### Task to complete
Copy the entries that appear below in full, leaving out any picture among them.

### Given data
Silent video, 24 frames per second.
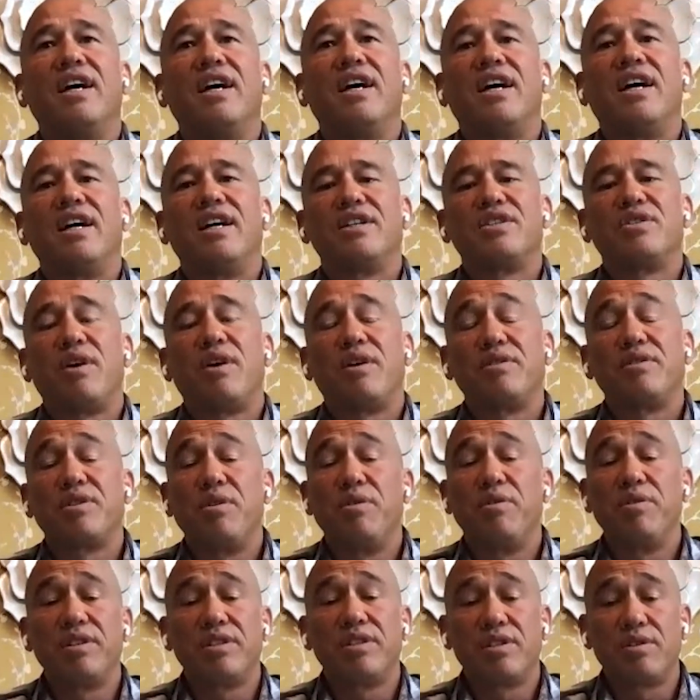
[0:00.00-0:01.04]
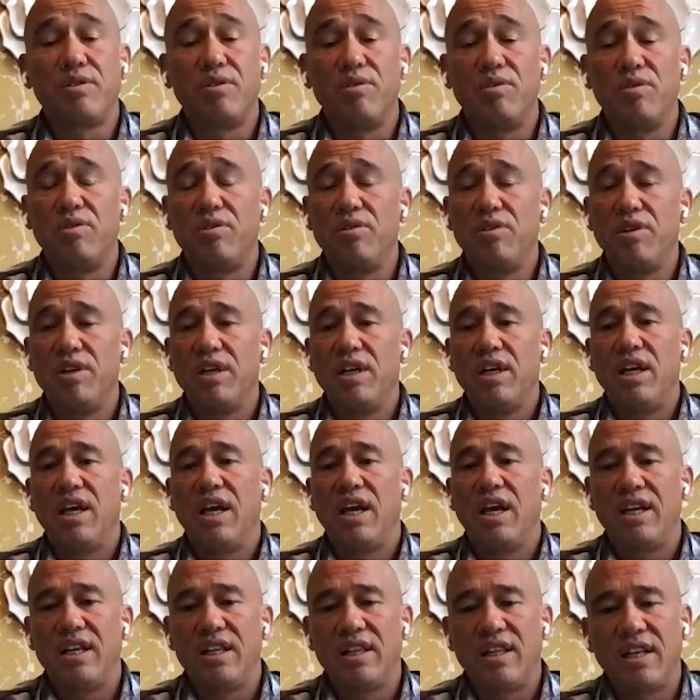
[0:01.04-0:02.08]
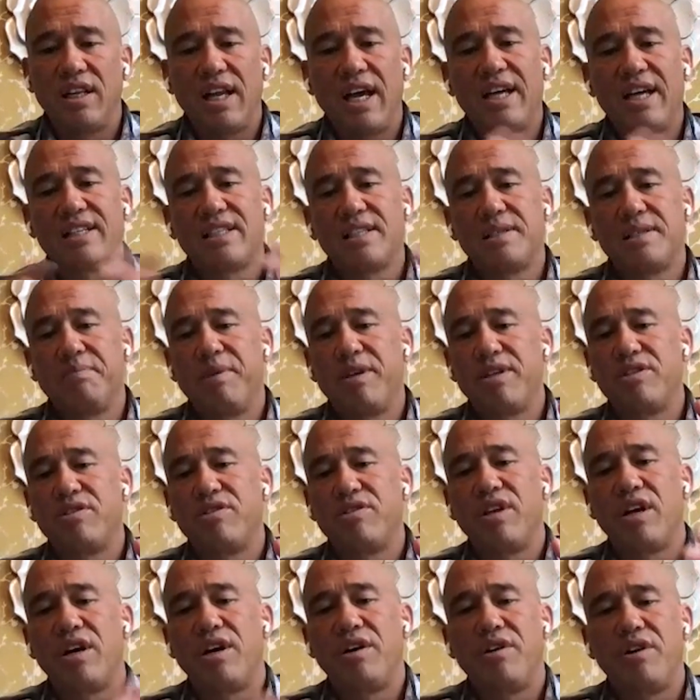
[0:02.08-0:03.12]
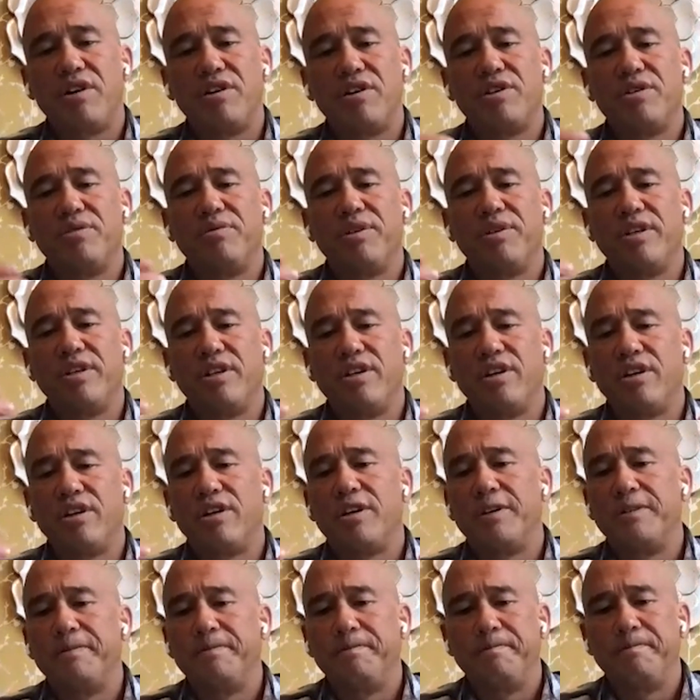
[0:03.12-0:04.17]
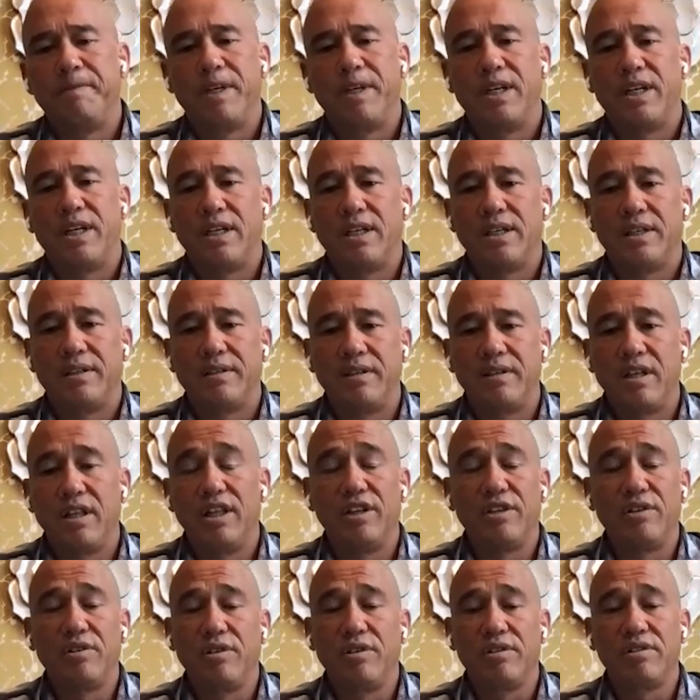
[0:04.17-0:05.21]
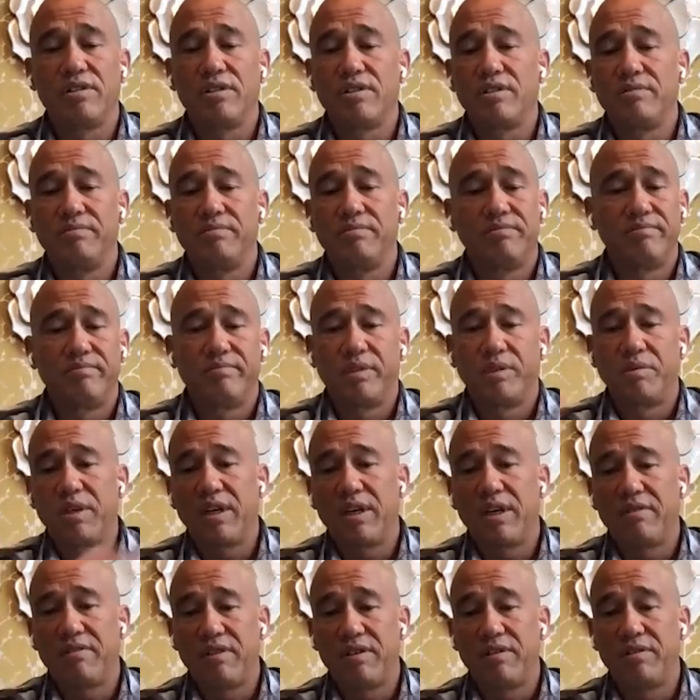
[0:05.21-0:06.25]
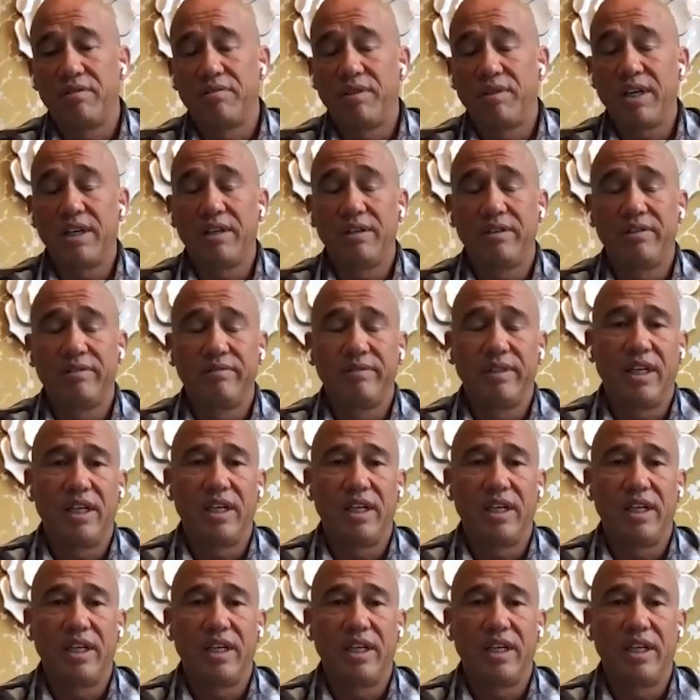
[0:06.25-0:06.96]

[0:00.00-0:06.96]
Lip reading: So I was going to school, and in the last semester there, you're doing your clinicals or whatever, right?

### Exercise solution
Silent video, 24 frames per second.
[0:00.00-0:01.04]
[0:01.04-0:02.08]
[0:02.08-0:03.12]
[0:03.12-0:04.17]
[0:04.17-0:05.21]
[0:05.21-0:06.25]
[0:06.25-0:06.96]

[0:00.00-0:06.96]
Lip reading: So I was going to school, and in the last semester there, you're doing your clinicals or whatever, right?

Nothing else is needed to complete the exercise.